It's no mystery to Cypress Hill, the South Gate hip-hop trio, why its "Black Sunday" album entered the pop charts at No. 1, blowing away such superstar competition as U2 and Barbra Streisand.
In a word: cannabis.
"We smoke pot and we rap about it," said Sen Dog, the trio's 27-year-old Latino rapper whose real name is Senen Reyes. "That's what gives Cypress Hill our bugged-out edge."
Puffing on a joint in his manager's West Hollywood office, Cypress Hill cohort B-Real agreed.
"There's a lot of stoners out there right now and they like us because we aren't afraid to tell the truth," said B-Real, 23, whose real name is Louis Freese. He and Sen Dog are scheduled to perform a scholarship fund-raiser Saturday with partner D.J. Muggs (Larry Muggerud), 24, at El Camino College.
Cypress Hill's stoner image certainly hasn't hurt the group any. The pro-pot rhetoric has transformed the self-proclaimed former gun-toting gangbangers into a multimillion-buck merchandising machine--appealing primarily to a new wave of weed-toking white suburbanites.

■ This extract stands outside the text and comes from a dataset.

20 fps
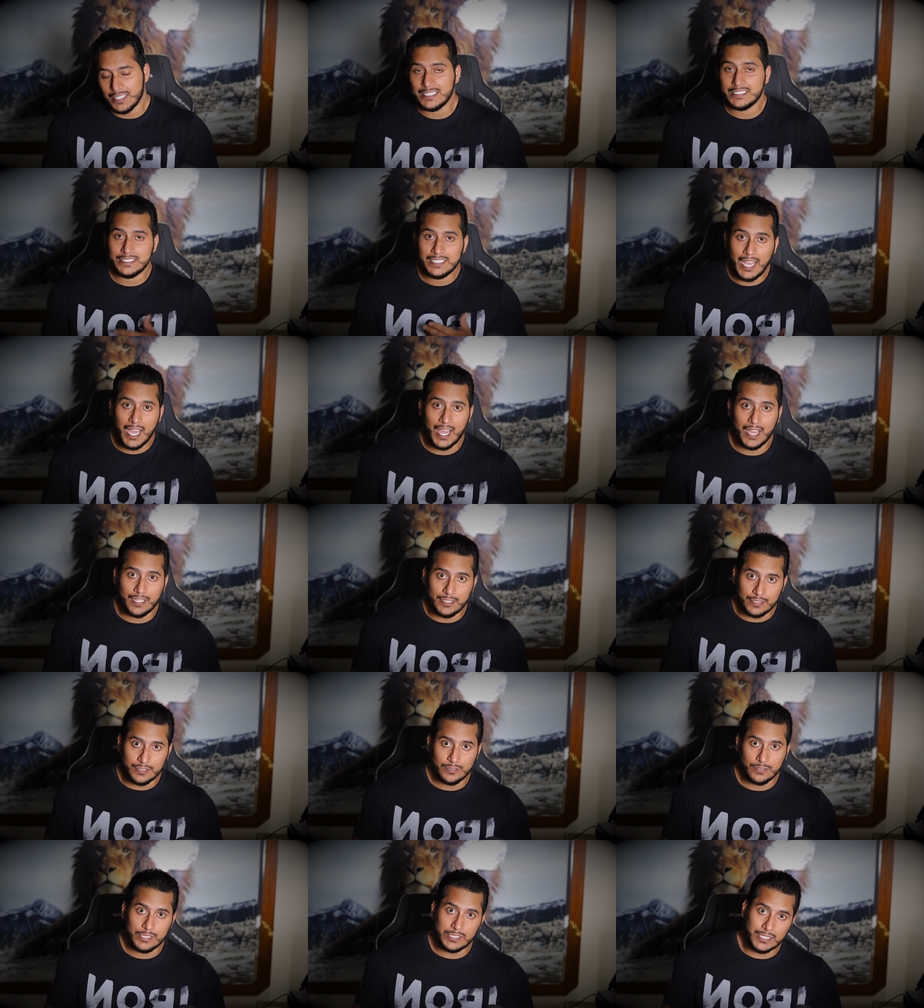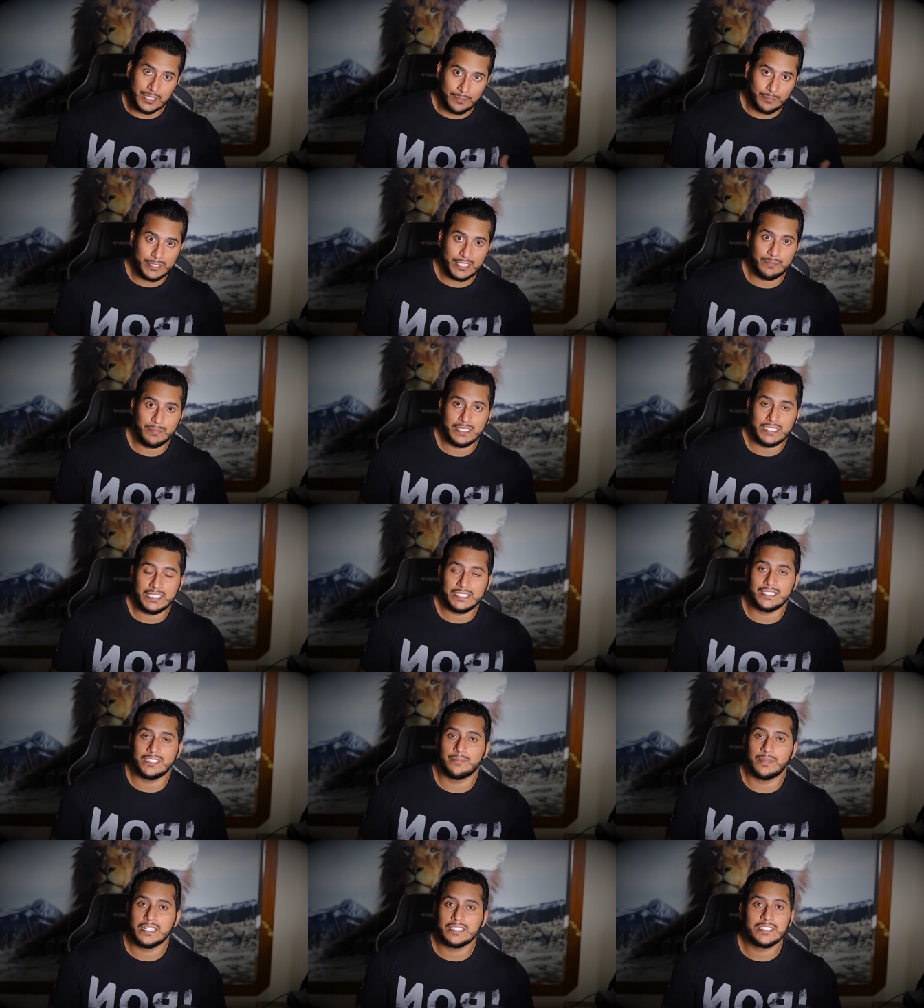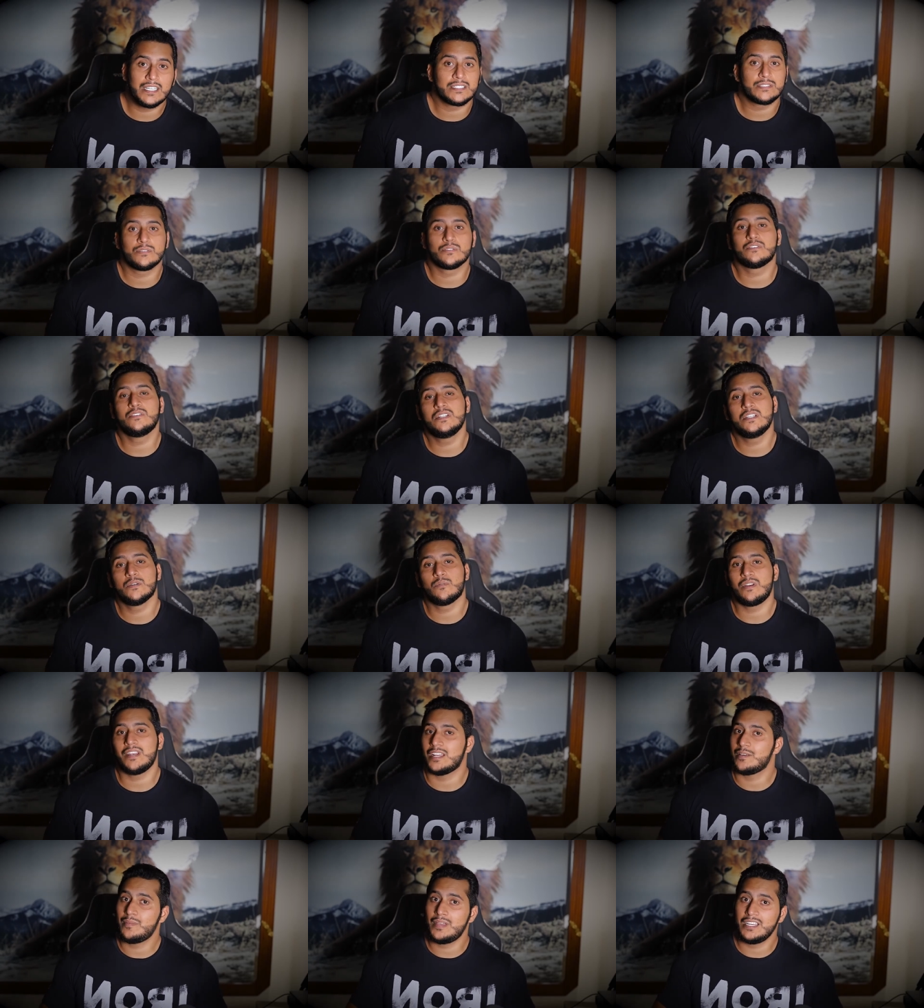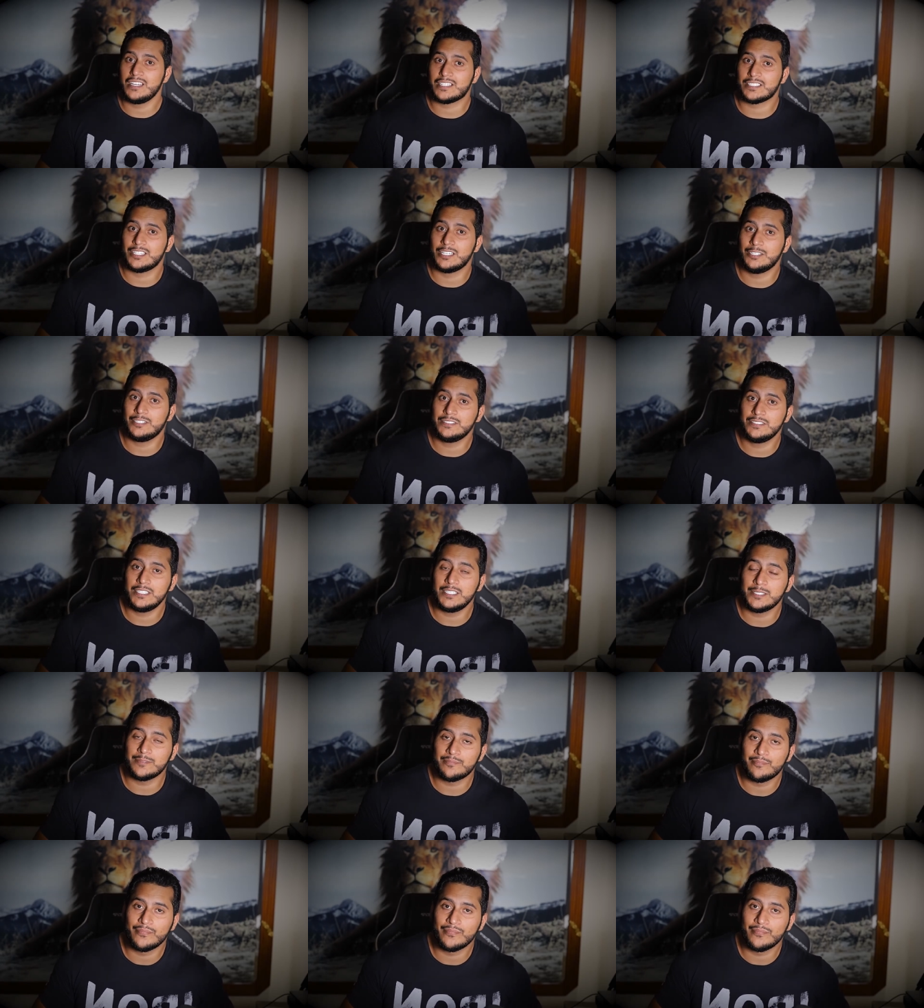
الدائن يطلب من المدين البيزات ويقول له والله ما لك شيء عندي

Indeed, the glassy-eyed hip-hoppers--who also act as official spokesmen for the National Organization for the Reform of Marijuana Laws (NORML)--have quietly sold more than $25 million in records since 1991.
Plus, their line of pot-emblazoned clothing and paraphernalia is currently PolyGram Diversified Entertainment's hottest property--generating more than $6 million in sales at U.S. record stores this year alone and an additional $2 million in worldwide merchandise sales.
"Cypress Hill is saying things sociologically and politically to a growing segment of the population that feels alienated from mainstream adults," said John Scher, president of PolyGram's huge merchandising and concert division, which also sells souvenirs for pop stars Peter Gabriel, Elton John and Billy Ray Cyrus.
So far, the rebellious trio has escaped the wrath of the nation's media watchdog organizations and law enforcement groups that have pressured some stores and record companies to stop distributing other controversial rappers such as Ice-T, Ice Cube and 2 Live Crew.
But Glen Levant, executive director for Drug Assistance Resistance Education (D.A.R.E.) America, suggested that Cypress Hill's record label, Sony-owned Ruffhouse, may soon be headed for legal trouble.
"Smoking marijuana is illegal and it's not inconceivable that these guys could be cited for aiding and abetting the commission of criminal acts," said Levant, a former L.A.P.D. deputy chief who served as the city's drug czar from 1985 to 1991. "It's outrageous for a corporation as prominent as Sony to affiliate itself with a group that flouts narcotic laws and espouses criminal behavior."
Is Cypress Hill an irresponsible pack of criminals or simply a shrewd triumvirate of counter-culture capitalists?
Insiders attribute much of the Latino rap crew's swift rise to their manager, Happy Walters, a 25-year-old entrepreneur who made his mark in the Midwest hawking a line of university sportswear. Walters also manages House of Pain, Funkdoobiest and the Whooliganz, who will appear with Cypress Hill in concert at Irvine Meadows Amphitheatre on Oct. 28 and Santa Monica Civic Auditorium on Oct. 29.
Cypress Hill--named after Cypress street in South Gate--hooked up with Walters in 1991, three years after the hip-hop trio formed. Walters invested his $200,000 life savings in the group and maxed out a dozen credit cards to finance touring plus development of a merchandising logo to complement Cypress Hill's unique nasal-heavy rap style.
"As far as marketing goes, man, we know what we're doing," said Sen Dog, who describes himself as a fan of such classic rock acts as Led Zeppelin and Jimi Hendrix. "The way we look and dress. The dusted-out design of our logo. B-Real's rapping style. It's no accident, man. The whole thing was an attempt to come up with something different."
Fusing stark rap lyrics with escapist heavy metal imagery, Cypress Hill released a self-titled debut album in 1991 and penetrated the MTV market, earning a reputation for lyrics that juxtaposed the futility of gangbanging with the joys of pot smoking.
PolyGram Diversified Entertainment signed the trio to a multimillion-dollar merchandising deal to produce their own line of sweats, sock hats, jams and bandannas, as well as day-glow decals, buttons and posters silk-screened with marijuana leaves or psychedelic imagery and lettering lifted from '60s hippie lore.
Unlike other rap acts, Cypress Hill toured relentlessly for two years to promote its music and merchandise, performing at hundreds of underground clubs and small venues in the United States and abroad. Following a stint on the "Lollapalooza" tour in 1991 and a concert with Pearl Jam last year, the group began to cross over big time with white alternative rock fans. The trio will share several tracks with Pearl Jam and Sonic Youth on a soundtrack to the upcoming film "Judgment Night."